Dans Le tiers-Instruit, Michel Serres réfléchit à sa propre contrariété et aux formes diverses de l’apprentissage. Il en vient à adopter une attitude renversante face au devenir droitier des gauchers. Il affirme ainsi ne conseiller à personne « de laisser un enfant gaucher libre de sa main, surtout pour écrire » » (Éditions François Bourin, 1991, p. 35). Il le fait, non pas parce qu’il tient à refouler sadiquement cette frange de la population, mais parce que cette rééducation est un apprentissage de la complexité. Elle fait des gauchers des êtres uniques, qui connaissent la troisième rive.
Je cite le passage in extenso, seule façon de comprendre la pensée parfois étonnante de Serres.
« Travail extraordinaire, écrire mobilise et recrute un ensemble si raffiné de muscles et de terminaisons nerveuses que tout exercice manuel fin, d’optique ou d’horlogerie, est plus grossier en comparaison. […]
Faire l’entrée de ce monde nouveau en inversant son corps exige un abandon bouleversant. Ma vie se réduit peut-être à la mémoire de ce moment déchirant où le corps explose en parts et traverse un fleuve transverse où coulent les eaux du souvenir et de l’oubli. Telle partie s’arrache et l’autre demeure. Découverte et ouverture dont toute une vie professionnelle d’écriture décrit, par la suite, la cicatrisation différée.
Cette balafre suit-elle avec fidélité la suture vieille de l’âme et du corps? Le gaucher dit contrarié devient-il ambidextre? Non, plutôt un corps croisé, comme une chimère : resté gaucher pour le ciseau, le marteau, la faux, le fleuret, le ballon, la raquette, pour le geste expressif sinon pour la société – ici le corps – il n’a jamais cessé d’appartenir à la minorité maladroite, sinistre, prétend le latin – vive la langue grecque qui la dit aristocrate! Mais droitier pour la plume et pour la fourchette, il serre la bonne main après la présentation – voici l’âme –; bien élevé pour la vie publique, mais gaucher pour la caresse et dans la vie privée. À ces organismes complets les mains pleines.
[…] Je ne conseillerai à personne de priver un enfant de cette aventure, de la traversée du fleuve, de cette richesse, de ce trésor que je n’ai jamais pu épuiser, puisqu’il contient le virtuel de l’apprentissage, l’univers de la tolérance et le scintillement solaire de l’attention.

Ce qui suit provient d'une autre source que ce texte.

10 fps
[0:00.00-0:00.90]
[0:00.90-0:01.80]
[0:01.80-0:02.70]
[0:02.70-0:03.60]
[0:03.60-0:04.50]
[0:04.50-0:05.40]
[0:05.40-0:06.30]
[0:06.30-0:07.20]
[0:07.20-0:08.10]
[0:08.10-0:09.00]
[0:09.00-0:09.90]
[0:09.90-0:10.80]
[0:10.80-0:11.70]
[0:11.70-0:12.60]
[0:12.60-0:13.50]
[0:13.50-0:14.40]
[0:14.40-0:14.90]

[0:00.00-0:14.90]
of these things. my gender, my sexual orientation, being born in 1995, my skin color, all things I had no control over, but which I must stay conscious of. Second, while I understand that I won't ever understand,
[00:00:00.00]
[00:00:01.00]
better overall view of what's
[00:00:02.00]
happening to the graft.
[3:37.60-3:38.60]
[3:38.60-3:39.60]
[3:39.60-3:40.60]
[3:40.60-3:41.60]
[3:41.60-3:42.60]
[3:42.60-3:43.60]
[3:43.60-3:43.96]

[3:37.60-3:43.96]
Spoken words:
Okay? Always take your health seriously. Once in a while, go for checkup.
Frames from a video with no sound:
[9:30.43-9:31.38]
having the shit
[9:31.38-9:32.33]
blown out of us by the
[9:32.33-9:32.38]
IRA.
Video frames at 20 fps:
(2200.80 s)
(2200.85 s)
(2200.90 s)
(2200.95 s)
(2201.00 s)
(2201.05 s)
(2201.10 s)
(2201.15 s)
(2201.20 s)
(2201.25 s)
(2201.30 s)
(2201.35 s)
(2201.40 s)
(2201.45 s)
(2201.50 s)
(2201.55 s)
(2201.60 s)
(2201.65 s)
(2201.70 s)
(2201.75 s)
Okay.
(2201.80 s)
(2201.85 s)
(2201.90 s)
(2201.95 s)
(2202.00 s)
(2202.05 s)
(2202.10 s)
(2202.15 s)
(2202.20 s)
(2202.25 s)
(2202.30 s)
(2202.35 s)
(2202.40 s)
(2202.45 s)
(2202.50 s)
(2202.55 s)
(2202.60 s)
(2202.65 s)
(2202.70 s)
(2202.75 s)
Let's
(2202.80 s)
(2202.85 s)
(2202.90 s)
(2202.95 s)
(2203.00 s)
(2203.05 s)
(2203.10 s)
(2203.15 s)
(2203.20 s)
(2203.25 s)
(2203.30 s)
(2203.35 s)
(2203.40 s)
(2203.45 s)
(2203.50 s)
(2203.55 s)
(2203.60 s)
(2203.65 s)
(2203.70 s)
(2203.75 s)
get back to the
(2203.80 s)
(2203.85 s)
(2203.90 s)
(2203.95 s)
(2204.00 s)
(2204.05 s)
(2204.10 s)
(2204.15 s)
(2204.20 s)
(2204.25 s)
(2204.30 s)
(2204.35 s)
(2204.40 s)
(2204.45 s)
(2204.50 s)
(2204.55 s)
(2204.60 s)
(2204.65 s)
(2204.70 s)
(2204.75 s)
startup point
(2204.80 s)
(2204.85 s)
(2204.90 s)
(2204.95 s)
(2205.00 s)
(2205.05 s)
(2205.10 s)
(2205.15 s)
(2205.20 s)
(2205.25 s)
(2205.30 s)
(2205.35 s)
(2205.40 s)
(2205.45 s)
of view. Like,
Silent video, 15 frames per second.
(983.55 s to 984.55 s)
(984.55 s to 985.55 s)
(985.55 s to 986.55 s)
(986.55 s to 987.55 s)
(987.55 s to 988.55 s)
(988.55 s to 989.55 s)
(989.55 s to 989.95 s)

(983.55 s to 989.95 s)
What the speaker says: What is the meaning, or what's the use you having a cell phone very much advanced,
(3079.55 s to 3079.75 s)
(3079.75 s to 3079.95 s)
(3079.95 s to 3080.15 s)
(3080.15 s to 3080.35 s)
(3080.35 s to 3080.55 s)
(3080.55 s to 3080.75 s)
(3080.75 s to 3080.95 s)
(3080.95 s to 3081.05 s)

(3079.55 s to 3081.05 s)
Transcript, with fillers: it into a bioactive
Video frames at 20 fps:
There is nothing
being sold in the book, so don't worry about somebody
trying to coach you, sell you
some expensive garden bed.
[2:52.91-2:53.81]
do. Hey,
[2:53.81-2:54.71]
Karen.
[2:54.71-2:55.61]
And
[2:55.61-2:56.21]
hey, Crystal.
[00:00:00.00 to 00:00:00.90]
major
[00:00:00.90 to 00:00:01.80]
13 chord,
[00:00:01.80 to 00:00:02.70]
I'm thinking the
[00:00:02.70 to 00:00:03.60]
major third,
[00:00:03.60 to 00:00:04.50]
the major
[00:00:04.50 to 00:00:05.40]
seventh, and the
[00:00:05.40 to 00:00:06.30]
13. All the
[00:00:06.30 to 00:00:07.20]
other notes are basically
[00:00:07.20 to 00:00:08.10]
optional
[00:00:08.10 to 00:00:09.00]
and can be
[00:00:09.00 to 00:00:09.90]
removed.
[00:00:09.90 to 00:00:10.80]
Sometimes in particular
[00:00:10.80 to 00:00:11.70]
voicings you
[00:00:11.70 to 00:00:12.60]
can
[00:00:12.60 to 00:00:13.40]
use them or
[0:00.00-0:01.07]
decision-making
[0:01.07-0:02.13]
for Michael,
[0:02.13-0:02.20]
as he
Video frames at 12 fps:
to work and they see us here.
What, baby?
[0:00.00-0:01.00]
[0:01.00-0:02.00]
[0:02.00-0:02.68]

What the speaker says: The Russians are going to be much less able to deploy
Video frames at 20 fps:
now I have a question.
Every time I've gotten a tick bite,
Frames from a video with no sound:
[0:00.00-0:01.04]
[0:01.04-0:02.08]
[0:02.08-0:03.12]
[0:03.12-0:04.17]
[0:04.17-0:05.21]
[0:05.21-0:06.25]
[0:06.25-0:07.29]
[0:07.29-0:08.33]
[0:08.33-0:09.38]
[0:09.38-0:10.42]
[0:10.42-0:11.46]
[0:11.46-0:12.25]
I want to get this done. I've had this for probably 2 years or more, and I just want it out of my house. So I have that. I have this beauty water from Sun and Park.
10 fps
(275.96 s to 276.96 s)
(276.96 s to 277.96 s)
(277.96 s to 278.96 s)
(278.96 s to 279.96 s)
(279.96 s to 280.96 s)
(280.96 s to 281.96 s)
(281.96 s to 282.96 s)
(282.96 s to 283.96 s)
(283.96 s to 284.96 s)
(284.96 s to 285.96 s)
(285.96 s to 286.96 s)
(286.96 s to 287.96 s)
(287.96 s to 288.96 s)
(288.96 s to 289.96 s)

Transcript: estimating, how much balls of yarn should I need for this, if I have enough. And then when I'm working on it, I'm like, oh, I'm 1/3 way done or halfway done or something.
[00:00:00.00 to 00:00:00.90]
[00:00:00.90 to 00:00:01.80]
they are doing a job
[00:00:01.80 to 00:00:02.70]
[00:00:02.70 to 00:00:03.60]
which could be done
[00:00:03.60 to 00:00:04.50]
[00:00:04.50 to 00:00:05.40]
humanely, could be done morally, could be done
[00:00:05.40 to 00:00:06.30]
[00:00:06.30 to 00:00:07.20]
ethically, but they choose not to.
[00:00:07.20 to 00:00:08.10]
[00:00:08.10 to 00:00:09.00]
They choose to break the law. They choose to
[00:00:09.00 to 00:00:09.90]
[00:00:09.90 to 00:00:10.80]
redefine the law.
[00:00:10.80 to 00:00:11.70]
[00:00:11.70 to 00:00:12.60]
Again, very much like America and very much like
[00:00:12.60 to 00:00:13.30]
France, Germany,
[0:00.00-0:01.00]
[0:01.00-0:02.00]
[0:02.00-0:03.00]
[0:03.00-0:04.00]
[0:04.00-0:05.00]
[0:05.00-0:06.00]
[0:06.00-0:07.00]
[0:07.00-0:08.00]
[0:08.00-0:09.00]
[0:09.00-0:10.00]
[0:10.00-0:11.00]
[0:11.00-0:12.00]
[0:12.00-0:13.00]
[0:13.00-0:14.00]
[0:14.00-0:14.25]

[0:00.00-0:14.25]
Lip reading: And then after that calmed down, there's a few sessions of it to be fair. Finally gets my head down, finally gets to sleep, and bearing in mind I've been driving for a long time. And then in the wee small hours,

Lesdits gauchers contrariés vivent dans un monde dont la plupart des autres n’explorent que la moitié. Ils connaissent limite et manque et je suis comblé : hermaphrodite latéral. » (p. 35-36)
Je ne crois pas avoir la sagesse de Michel Serres. Ma vie est encore une rébellion. Et je ne suis pas prêt à pardonner. Le syndrome de Stockholm, très peu pour moi merci… S’il eut fallu qu’il me dise ça de vive voix, je n’aurais pas su quoi lui répondre. Je ne sais même pas si j’aurais été capable de me retenir. Priver un enfant de l’aventure d’une rééducation inutile! Quelle ironie… À ce compte, pourquoi ne pas le priver de la vue ou d’un membre ou d’un parent? Il faut apprendre à combler les déficits, c’est le principe de la résilience. Je veux bien. Mais doit-on en faire un programme social? Imaginer des cursus scolaires composés à partir de contraintes physiques et cognitives? Cela dit, penser que tous les droitiers de ce monde puissent être forcés à écrire de la main gauche est un grand amusement.